* **The problem**
Starting at the line with "[0:01.60-0:02.13]", copy each line through the last one below exactly as written, without any pictures.

(Available records begins)

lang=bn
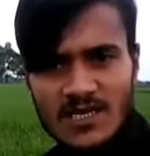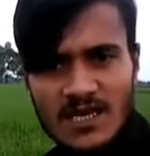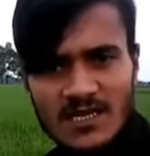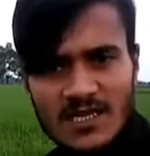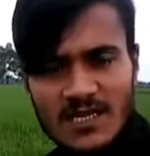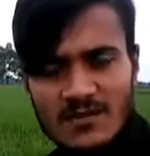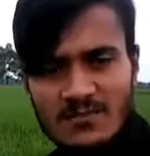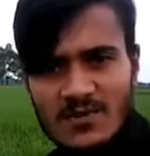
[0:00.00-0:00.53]
চার
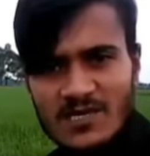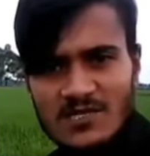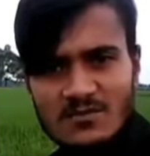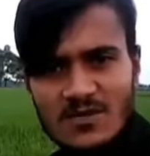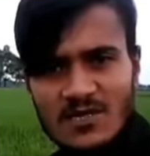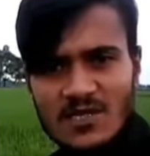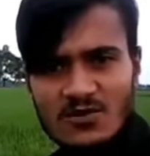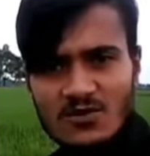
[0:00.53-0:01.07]
থেকে পাঁচ
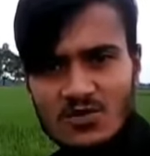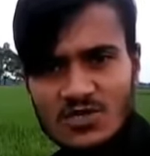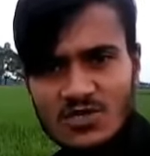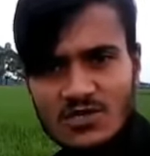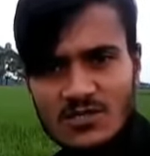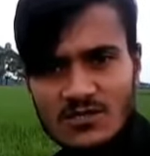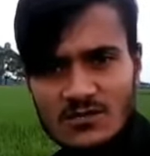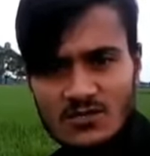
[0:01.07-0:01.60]
মিলি রস
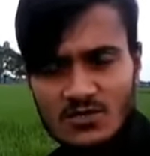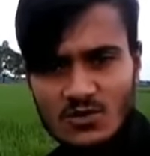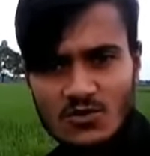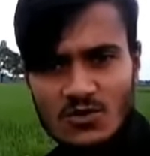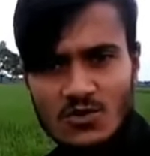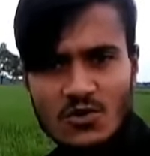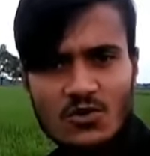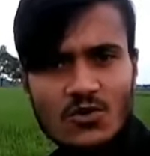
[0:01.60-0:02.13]

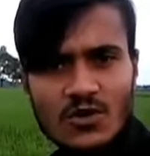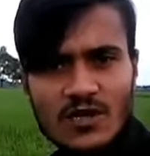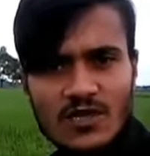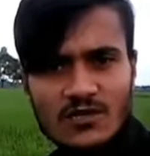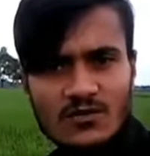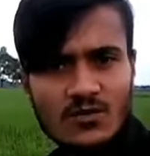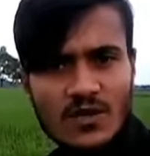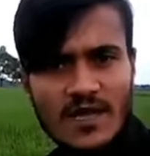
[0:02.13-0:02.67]
সংগ্রহ করে
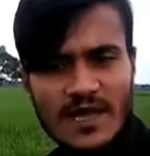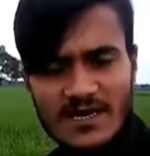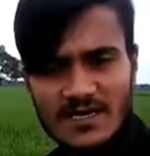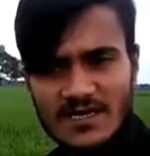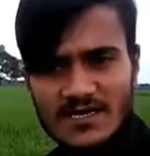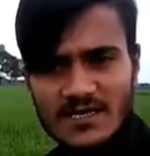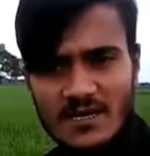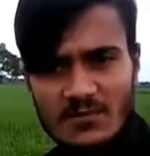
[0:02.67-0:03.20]
তো এক
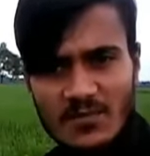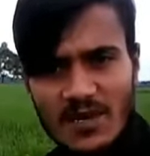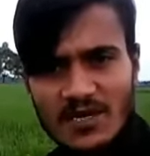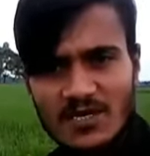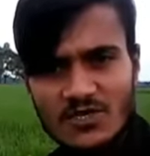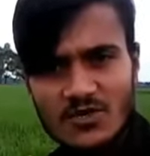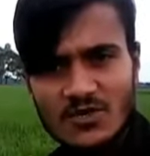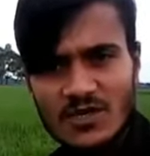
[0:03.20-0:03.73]
লিটার
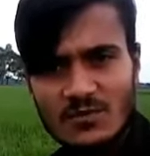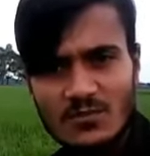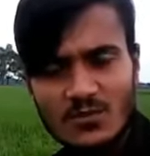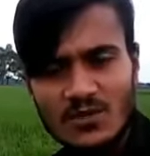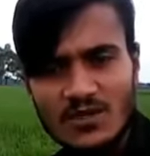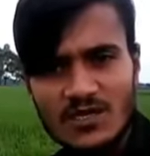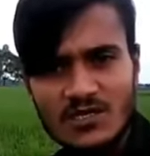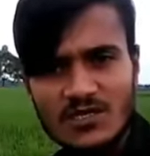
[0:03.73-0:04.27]
পানির সঙ্গে
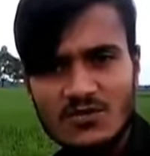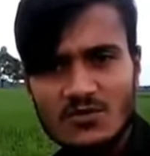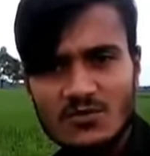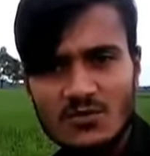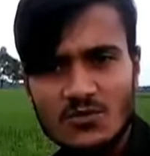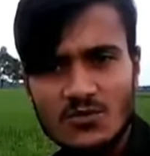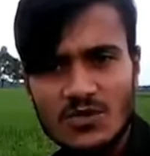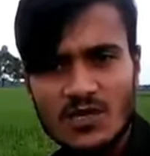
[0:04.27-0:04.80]
প্রত্যেকটি
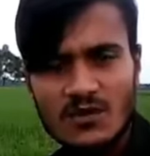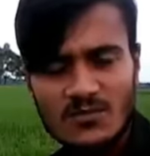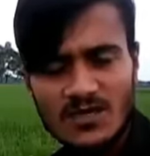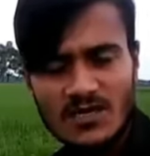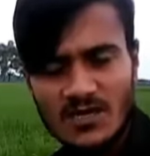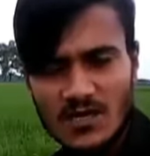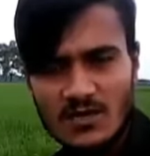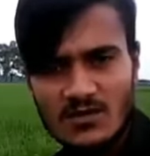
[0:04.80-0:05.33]
কবুতরকে
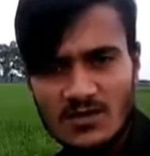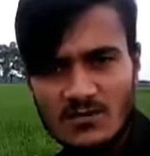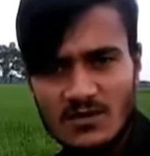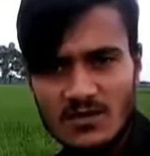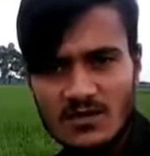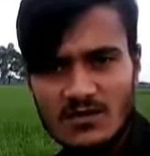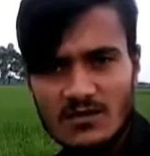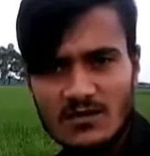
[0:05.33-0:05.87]
আপনি খাওয়াতে
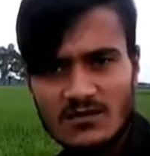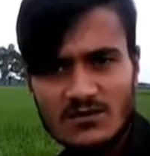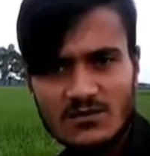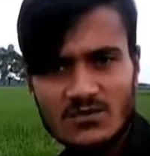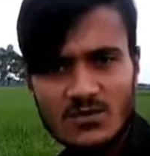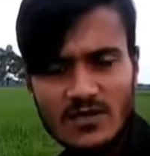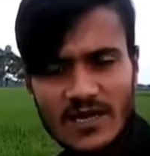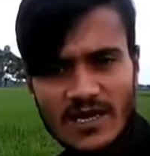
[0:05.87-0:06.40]
পারেন
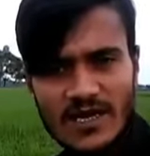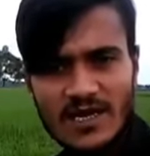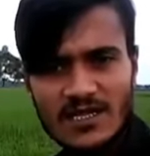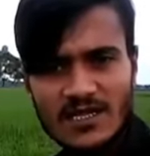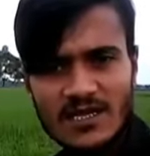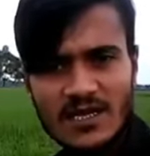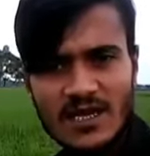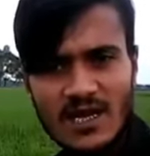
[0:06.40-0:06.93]
তো
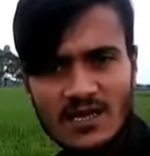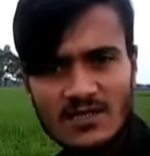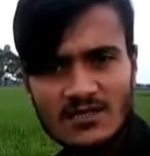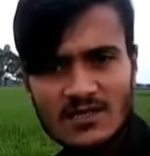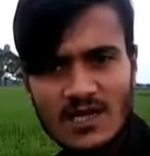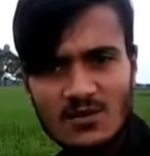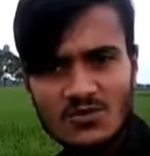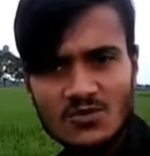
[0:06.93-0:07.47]
এক্ষেত্রে
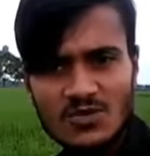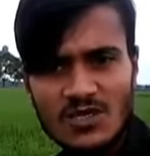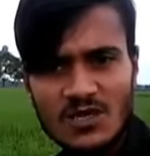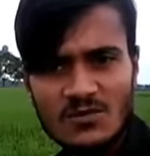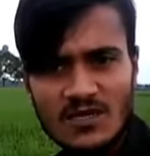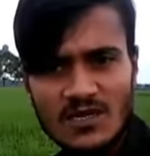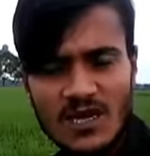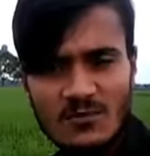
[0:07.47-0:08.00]
তাও যদি
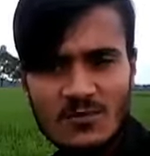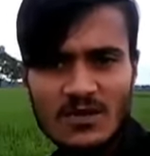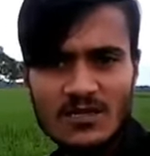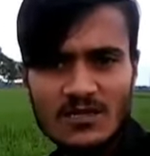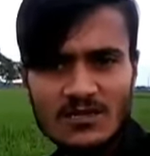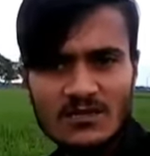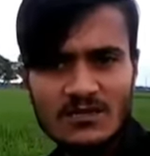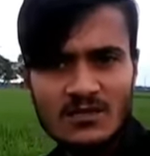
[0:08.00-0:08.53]
আপনি না
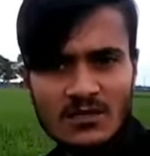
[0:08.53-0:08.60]
পারেন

(Available records ends)

* **Exercise result**
[0:01.60-0:02.13]

[0:02.13-0:02.67]
সংগ্রহ করে
[0:02.67-0:03.20]
তো এক
[0:03.20-0:03.73]
লিটার
[0:03.73-0:04.27]
পানির সঙ্গে
[0:04.27-0:04.80]
প্রত্যেকটি
[0:04.80-0:05.33]
কবুতরকে
[0:05.33-0:05.87]
আপনি খাওয়াতে
[0:05.87-0:06.40]
পারেন
[0:06.40-0:06.93]
তো
[0:06.93-0:07.47]
এক্ষেত্রে
[0:07.47-0:08.00]
তাও যদি
[0:08.00-0:08.53]
আপনি না
[0:08.53-0:08.60]
পারেন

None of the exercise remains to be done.